Tagung BPM 2011

Tagungsgebäude der BPM 2011Im französischen Clermont-Ferrand in Frankreich trifft sich derzeit die wissenschaftliche Prozessmanagement-Community auf der BPM 2011. Eine gute Gelegenheit, um sich einen Überblick zu verschaffen, an welchen Themen derzeit geforscht wird. Unter „BPM“ wird hier übrigens ausschließlich das „technische“, IT-bezogene Prozessmanagement verstanden. Vorträge über strategische oder organisatorische Fragestellungen sucht man hier vergebens. Auch in der Wissenschaft scheint die Kluft zwischen Business und IT unverändert breit zu sein. Immerhin wird zumindest auf der IT-Seite fleißig geforscht. Die 22 auf der Konferenz vorgestellten Forschungsarbeiten waren aus über 150 Einreichungen ausgewählt worden.

Den eröffnenden Vortrag hielt David Harel vom israelischen Weizmann Institute of Science. Vielen Informatikern dürfte er aufgrund der von ihm entwickelten Zustandsdiagramme bekannt sein. Er stellte seine Forschungen zum „Behavioral Programming“ vor. Ziel ist es, die mühsame Spezifikation von Anforderungen und die ebenso mühsame Umsetzung in Programmcode überflüssig zu machen. Dies kann man sich beispielsweise so vorstellen, dass Benutzer ihre Abläufe an einer noch nicht funktionsfähigen Oberfläche durchspielen und in natürlicher Sprache beschreiben, was jeweils passieren soll. Auch wenn Harel keinen direkten Bezug zum Tagungsthema BPM herstellte, ist es dennoch ein interessanter Ansatz, der leider noch keine Umsetzung in kommerzielle Produkte erfuhr.

Eine Reihe von Vorträgen beschäftigte sich mit dem Thema Business Process Monitoring, u. a. mit der Frage wie man Abweichungen von Standardprozessen und die Verletzung von Regeln und Bedingungen automatisch erkennen kann.

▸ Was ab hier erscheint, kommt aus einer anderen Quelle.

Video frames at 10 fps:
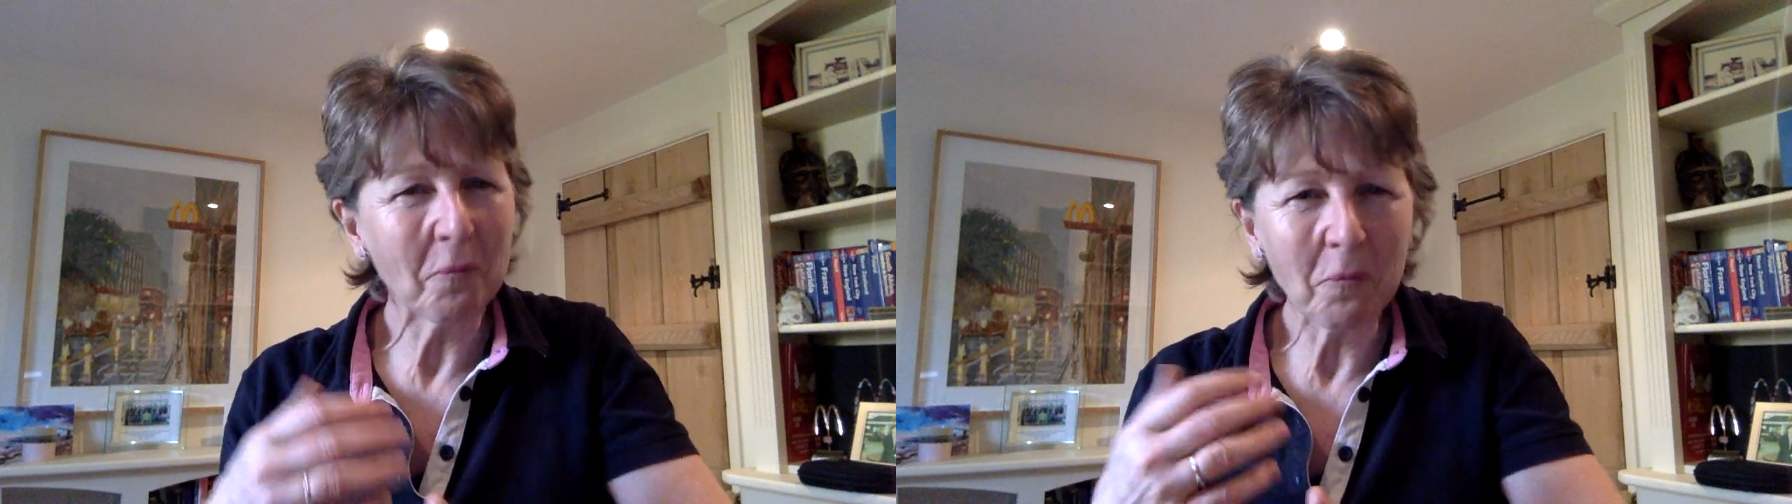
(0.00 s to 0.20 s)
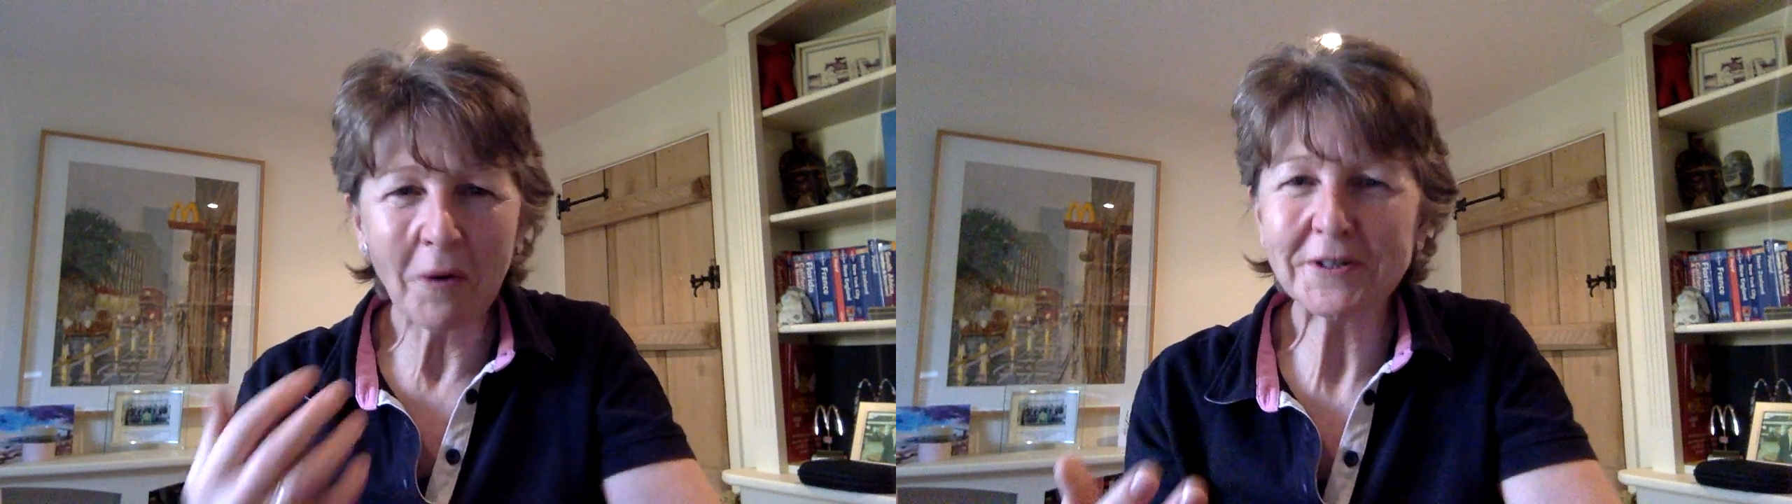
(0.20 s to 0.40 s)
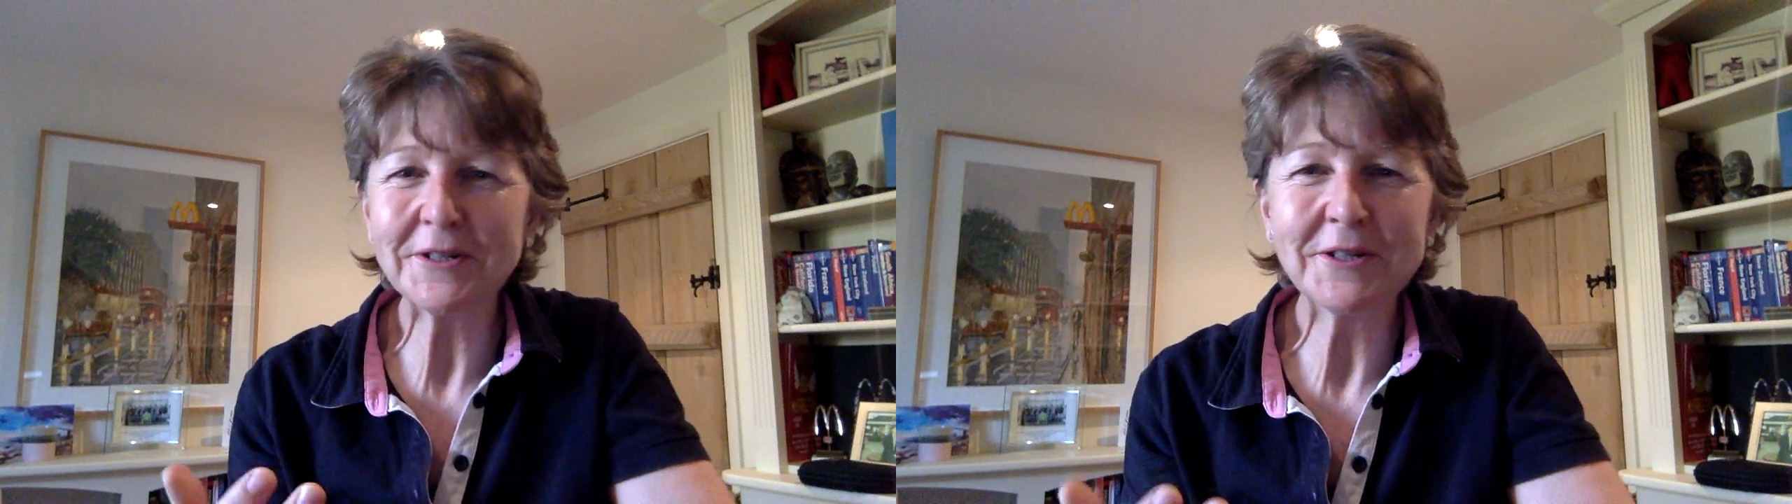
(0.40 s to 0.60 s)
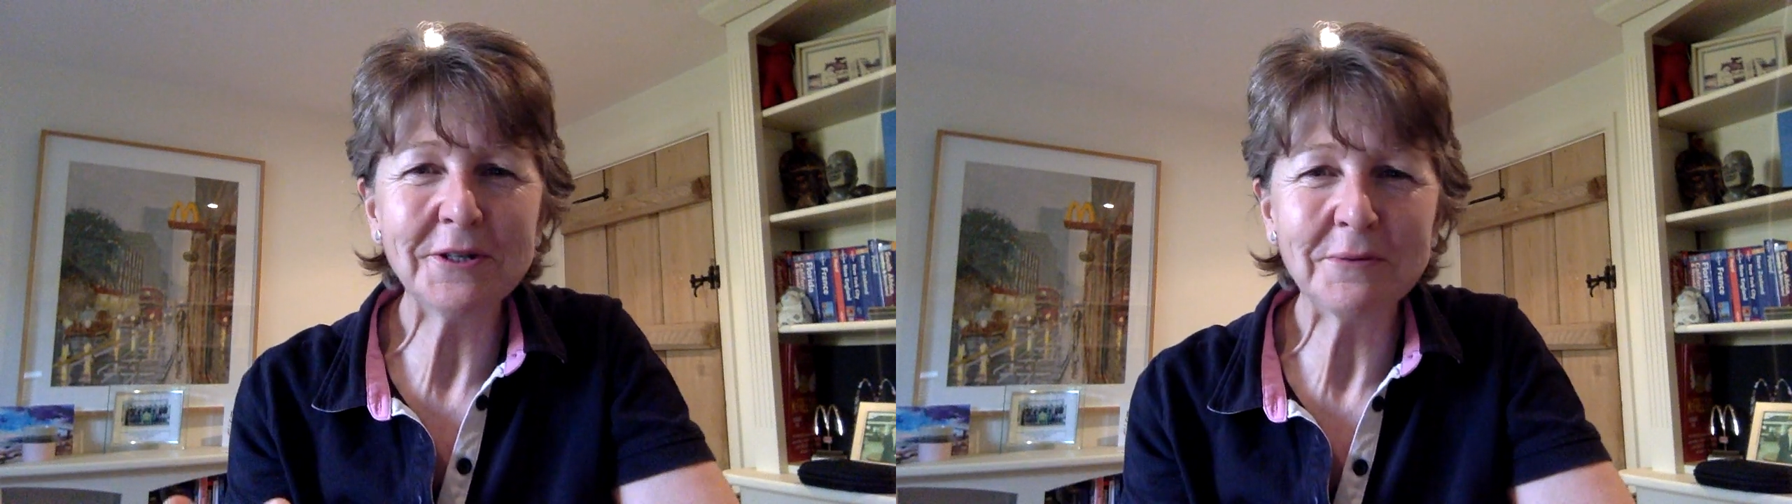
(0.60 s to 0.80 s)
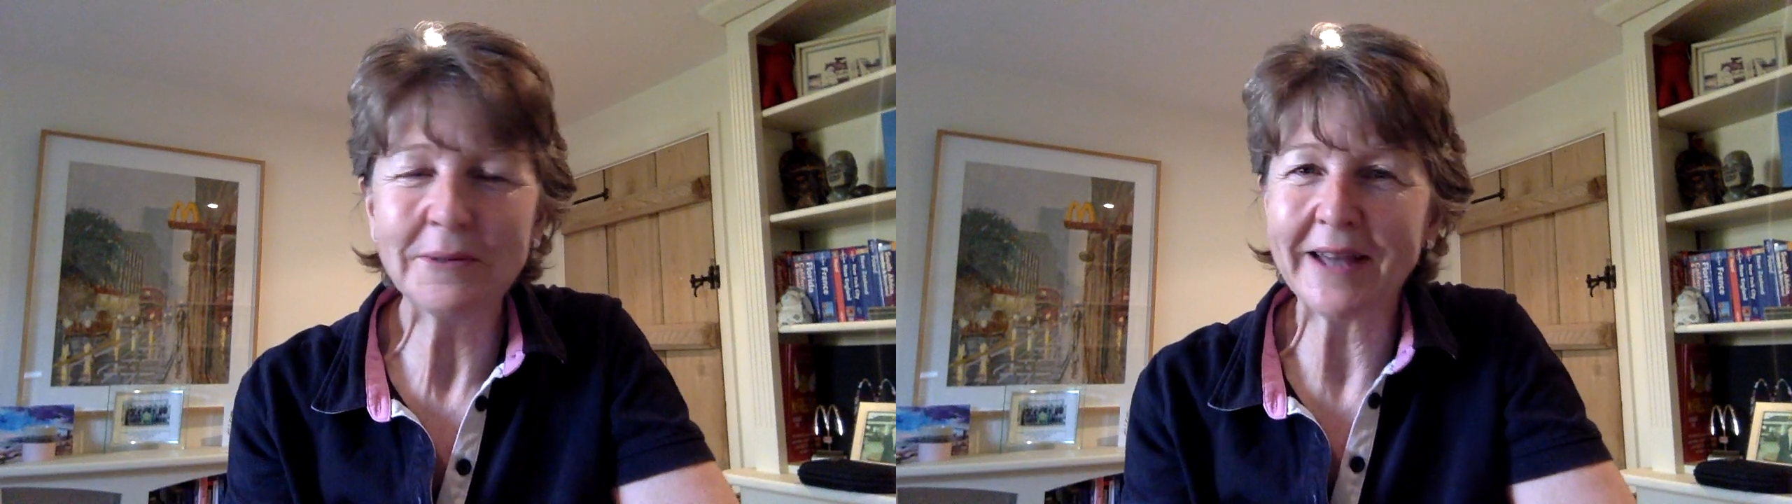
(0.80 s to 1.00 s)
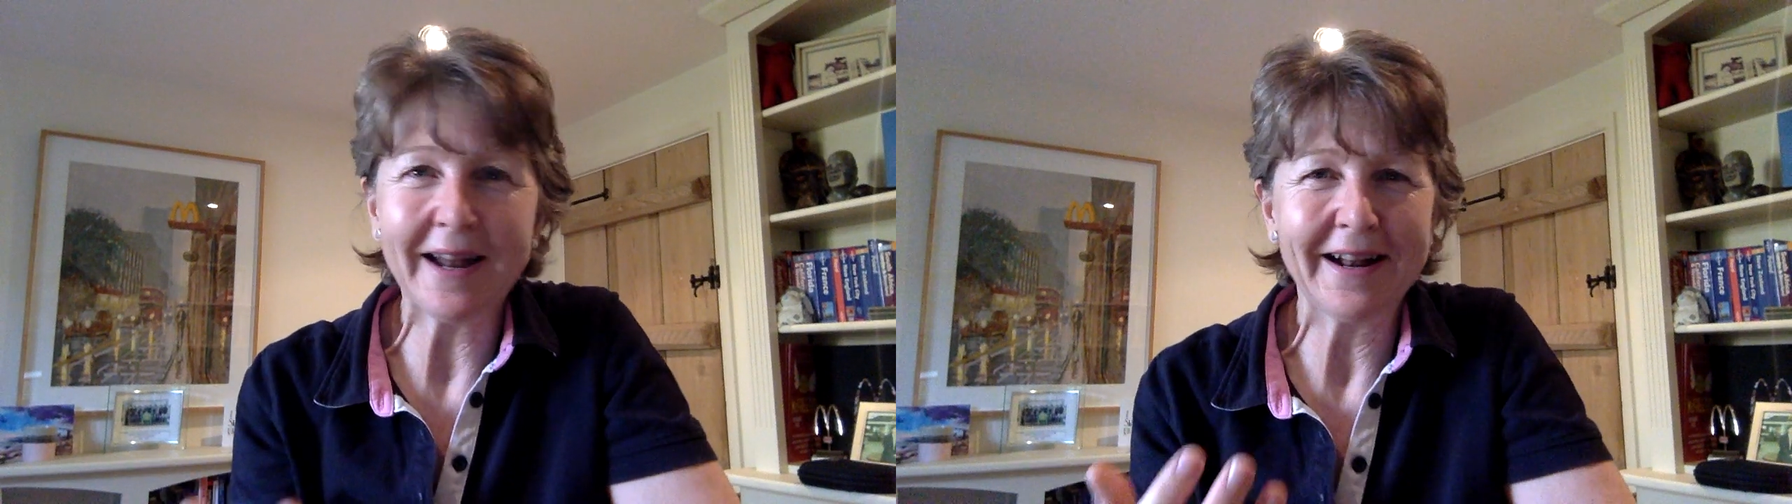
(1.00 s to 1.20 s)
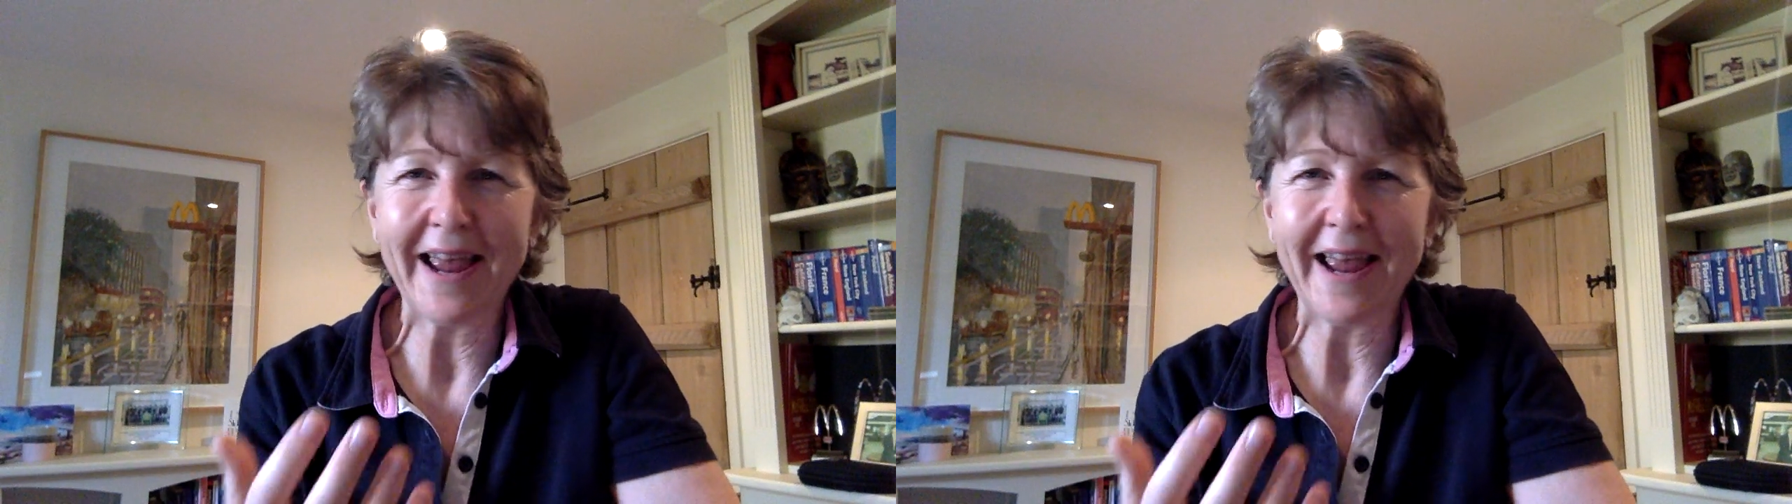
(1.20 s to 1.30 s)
what to do with that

Als Alternative zur herkömmlichen Ablaufmodellierung wurde die Spezifikation von Geschäftsprozessen mit Hilfe von Artefakten, d. h. den bearbeiteten Business-Objekten, vorgeschlagen. Regeln, Bedingungen, Aktionen usw. werden mit diesen Artefakten verknüpft. Abhängig vom Zustand eines Business-Objekts können jeweils bestimmte Aktionen ausgeführt werden.

Ein Vortragsblock war der industriellen Forschung gewidmet. Hier stellten Hersteller von BPM-Systemen verschiedene Projekte vor, beispielsweise ein System, bei dem der in einem Prozess jeweils als nächstes auszuführende Schritt nicht fest vorgegeben ist. Stattdessen wird von den Beteiligten situativ entschieden, was als nächstes zu tun ist. Das System macht auf Basis der bisher durchgeführten Prozesse Vorschläge für den voraussichtlich am besten geeigneten nächsten Schritt und seinen Bearbeiter. Die technische Service-Einheit von HP bekommt täglich 82.000 Support-Anfragen, deren Bearbeitung auf diese Weise beschleunigt werden kann. Ein Vortrag von IBM beschäftigte sich mit der Identifikation von Prozessvariationen bei ihrer eigenen Angebotsbearbeitung als Grundlage für eine Standardisierung dieses Prozesses.

Ganz unterschiedliche Projekte wurden zum Thema „People-Centered Business Processes“ vorgestellt, u. a. ein Crowdsourcing-Ansatz, bei dem der am besten geeignete Akteur über Auktionen ermittelt wird. Beim Crowdsourcing werden benötigte Arbeiten über das Internet an nicht näher bekannte Personen verteilt, die die jeweilige Aufgabe dann für den Auftraggeber auf einer Webplattform erledigen. Mit Hilfe der vorgestellten Methode kann die Eignung der jeweiligen Person aufgrund früherer Tätigkeiten abgeschätzt werden. Ein anderes Thema war die Frage, wie man Modellierungstools intelligenter mit Wikis verbinden kann, um hierdurch die kollaborative Dokumentation der Prozessmodelle besser zu unterstützen.